— REQUIRED ACTION —
Working through the data below, reproduce word for word the line with "[0.90-1.80s]" and every line after it, both ends included, and omit the pictures.

Records from a collection:

***

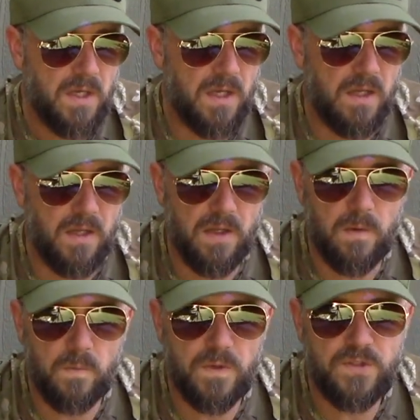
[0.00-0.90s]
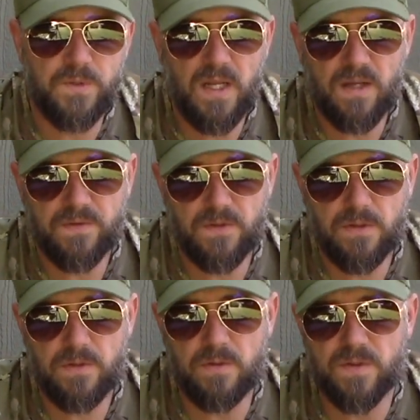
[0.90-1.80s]
What you would have to
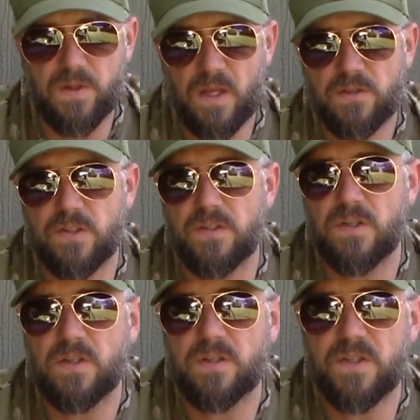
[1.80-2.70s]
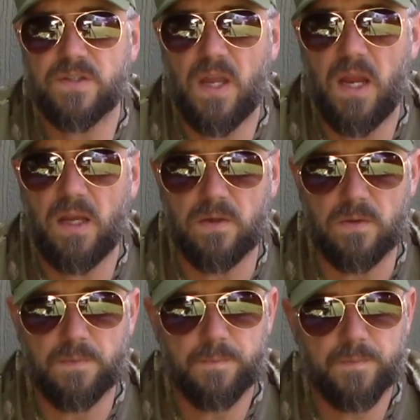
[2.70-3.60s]
do is actually tug this
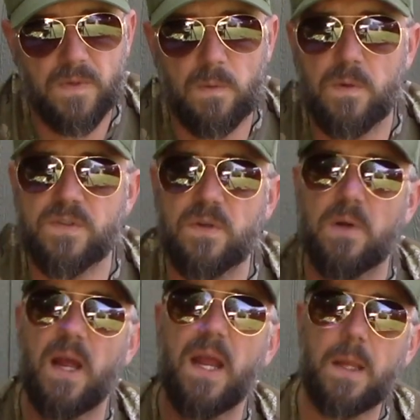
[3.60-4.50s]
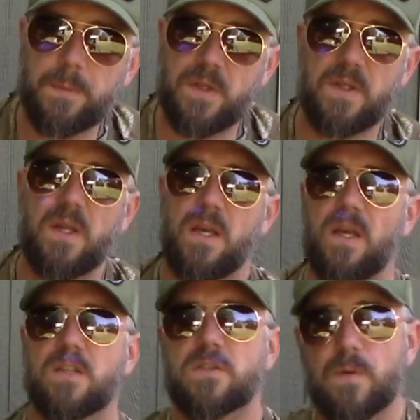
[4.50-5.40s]
handle. And what's going to happen,
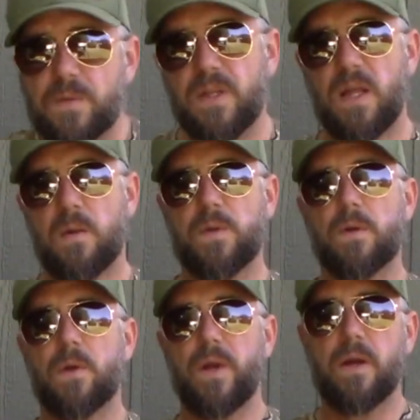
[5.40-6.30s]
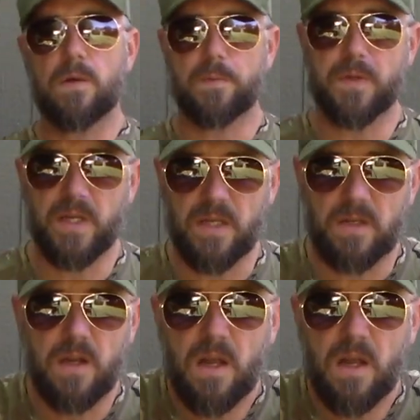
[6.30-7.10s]
it's going to be like when you're on airplane.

***

— ANSWER —
[0.90-1.80s]
What you would have to
[1.80-2.70s]
[2.70-3.60s]
do is actually tug this
[3.60-4.50s]
[4.50-5.40s]
handle. And what's going to happen,
[5.40-6.30s]
[6.30-7.10s]
it's going to be like when you're on airplane.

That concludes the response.